Reputation: 87
I have a dataframe composed with 100 features being used to a cluster problem. Those features are divided into 3 blocks of features N1
, N2
and N3
and all features have, as a suffix, the correspondent group. As example, the name of the feature might be:
umidity_n1, air_n1, lat_n2, long_n2, etc..

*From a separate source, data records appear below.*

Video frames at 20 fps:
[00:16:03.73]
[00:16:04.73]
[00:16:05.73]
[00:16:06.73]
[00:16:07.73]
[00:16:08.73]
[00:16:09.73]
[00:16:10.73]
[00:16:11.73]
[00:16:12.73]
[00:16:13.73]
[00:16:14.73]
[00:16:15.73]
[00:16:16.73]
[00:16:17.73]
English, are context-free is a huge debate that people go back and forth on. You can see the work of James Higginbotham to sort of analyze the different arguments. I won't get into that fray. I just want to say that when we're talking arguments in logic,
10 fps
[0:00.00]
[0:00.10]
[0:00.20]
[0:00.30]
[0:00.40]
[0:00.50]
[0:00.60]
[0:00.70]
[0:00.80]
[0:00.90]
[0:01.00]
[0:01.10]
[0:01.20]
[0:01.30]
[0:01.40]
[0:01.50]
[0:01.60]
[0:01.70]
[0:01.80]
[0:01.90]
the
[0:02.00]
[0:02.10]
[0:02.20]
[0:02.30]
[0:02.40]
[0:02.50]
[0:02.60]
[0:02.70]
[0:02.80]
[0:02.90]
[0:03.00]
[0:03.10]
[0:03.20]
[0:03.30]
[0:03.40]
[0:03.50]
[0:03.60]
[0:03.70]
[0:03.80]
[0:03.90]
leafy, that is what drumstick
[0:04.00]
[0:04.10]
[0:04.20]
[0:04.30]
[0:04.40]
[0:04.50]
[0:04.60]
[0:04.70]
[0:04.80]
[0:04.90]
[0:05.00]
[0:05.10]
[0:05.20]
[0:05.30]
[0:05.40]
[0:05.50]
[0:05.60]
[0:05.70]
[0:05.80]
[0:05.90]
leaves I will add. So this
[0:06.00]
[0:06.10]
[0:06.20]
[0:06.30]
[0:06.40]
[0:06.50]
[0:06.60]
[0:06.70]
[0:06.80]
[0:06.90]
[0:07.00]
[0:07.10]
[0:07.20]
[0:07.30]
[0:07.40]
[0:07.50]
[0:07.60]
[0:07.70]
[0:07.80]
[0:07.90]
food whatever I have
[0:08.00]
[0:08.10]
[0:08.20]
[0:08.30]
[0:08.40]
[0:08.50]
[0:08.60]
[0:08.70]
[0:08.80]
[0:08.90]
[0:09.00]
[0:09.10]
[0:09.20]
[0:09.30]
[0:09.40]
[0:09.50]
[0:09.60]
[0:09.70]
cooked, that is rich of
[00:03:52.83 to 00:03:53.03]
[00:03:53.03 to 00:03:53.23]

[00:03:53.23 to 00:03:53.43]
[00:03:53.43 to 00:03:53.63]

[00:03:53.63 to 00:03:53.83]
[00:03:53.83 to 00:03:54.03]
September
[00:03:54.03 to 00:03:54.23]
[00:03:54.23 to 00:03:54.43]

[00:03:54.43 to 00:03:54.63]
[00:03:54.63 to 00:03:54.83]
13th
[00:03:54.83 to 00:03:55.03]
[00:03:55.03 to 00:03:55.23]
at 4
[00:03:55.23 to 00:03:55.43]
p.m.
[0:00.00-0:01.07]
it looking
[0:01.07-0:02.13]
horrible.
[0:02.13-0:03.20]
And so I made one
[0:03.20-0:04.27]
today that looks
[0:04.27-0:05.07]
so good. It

So, by now, I am applying, in my pipeline, PCA to the whole data, where I would like that the PCA was applied by groups. So, one PCA for features with _n1
suffix, one PCA for features with _n2
suffix and, another PCA for features with _n3
suffix.
My pipeline is working as:
## Pipeline
prepData = Pipeline(
[
("scaler", StandardScaler()),
("pca", PCA(n_components=20, random_state=42)),
]
)
kModel = Pipeline(
[
(
"kmeans",
KMeans(
n_clusters=6,
init="k-means++",
n_init=20,
max_iter=100,
random_state=42,
),
),
]
)
pipe = Pipeline(
[
("prepData", prepData),
("kModel", kModel)
]
)
Any ideas how to split the PCA procedure by blocks of variables inside the above pipeline?
Upvotes: 0
Views: 983
Reputation: 46968
You can use ColumnTransformer
to transfor the columns separately with a pca. From the help page for ColumnTransformer, you pass the index of the columns you want to transform with each pca, and below I use (for to get columns with n1 suffix) :
np.where(df.columns.str.contains('_n1'))[0]
An example data:
import pandas as pd
import numpy as np
from sklearn.preprocessing import StandardScaler
from sklearn.compose import ColumnTransformer
from sklearn.decomposition import PCA
from sklearn.pipeline import Pipeline
df = pd.DataFrame(np.random.uniform(0,1,(100,6)),
columns = ['umidity_n1','air_n1','a_n1','lat_n2','long_n2','b_n2'])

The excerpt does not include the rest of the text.